(WORK TASK)
Please retype the records below exactly, omitting any images.

(DATA)
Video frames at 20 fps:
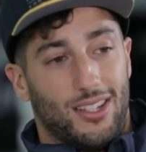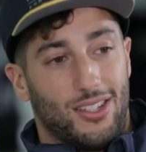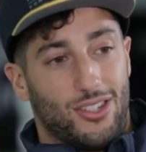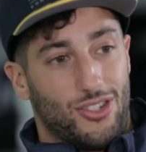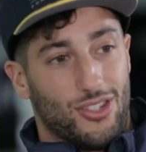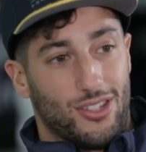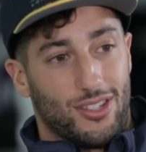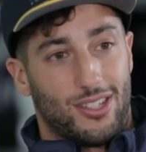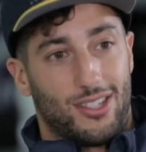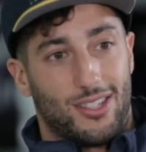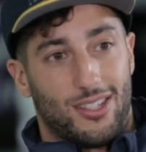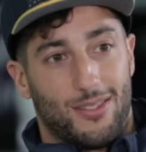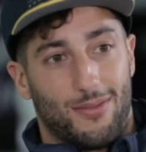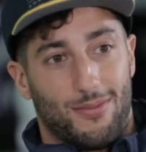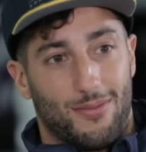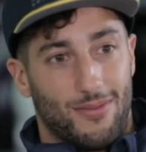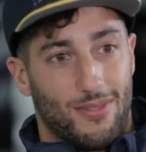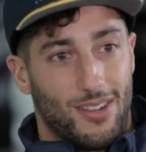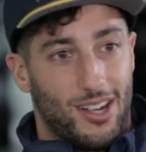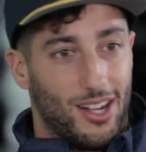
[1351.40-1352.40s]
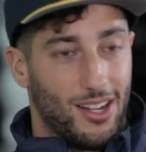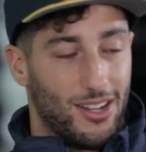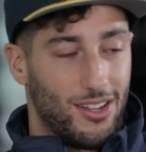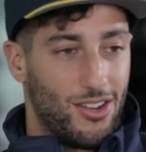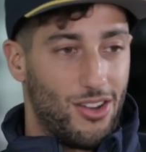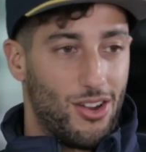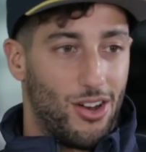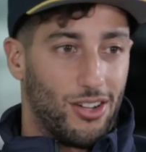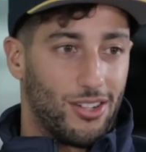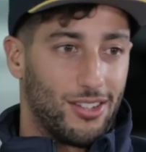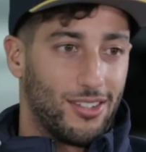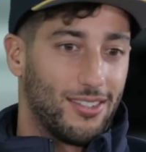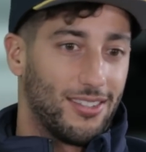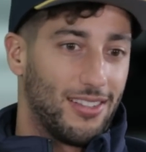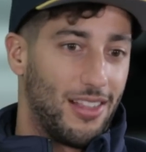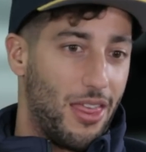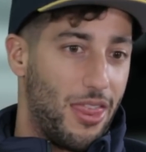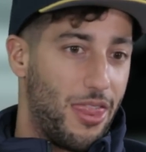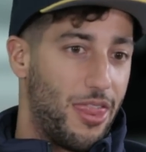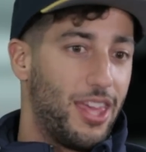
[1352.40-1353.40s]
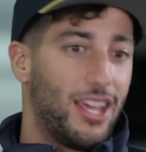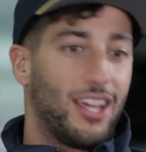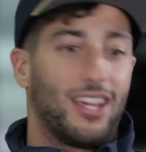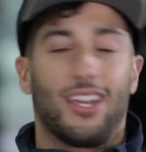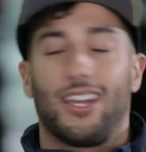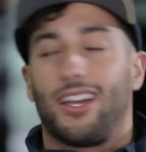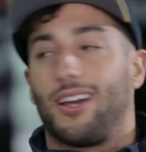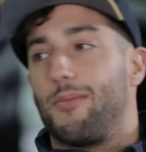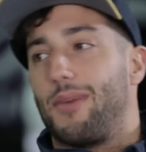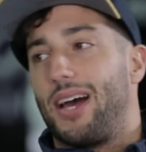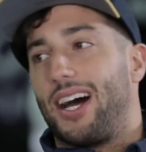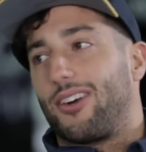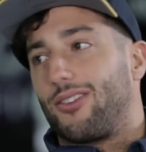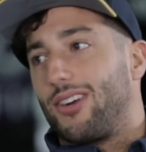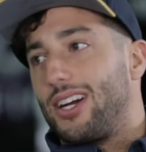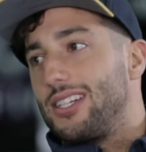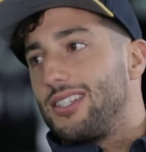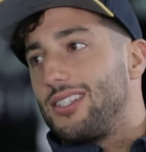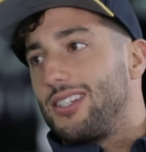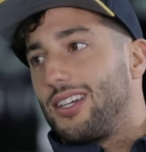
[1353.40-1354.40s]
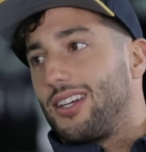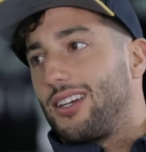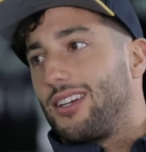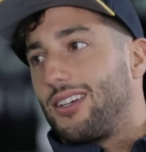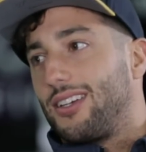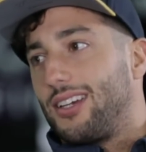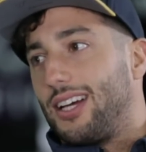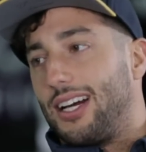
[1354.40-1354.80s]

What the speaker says: Just not thinking about racing.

(RESULT OF THIS EXERCISE)
Video frames at 20 fps:
[1351.40-1352.40s]
[1352.40-1353.40s]
[1353.40-1354.40s]
[1354.40-1354.80s]

What the speaker says: Just not thinking about racing.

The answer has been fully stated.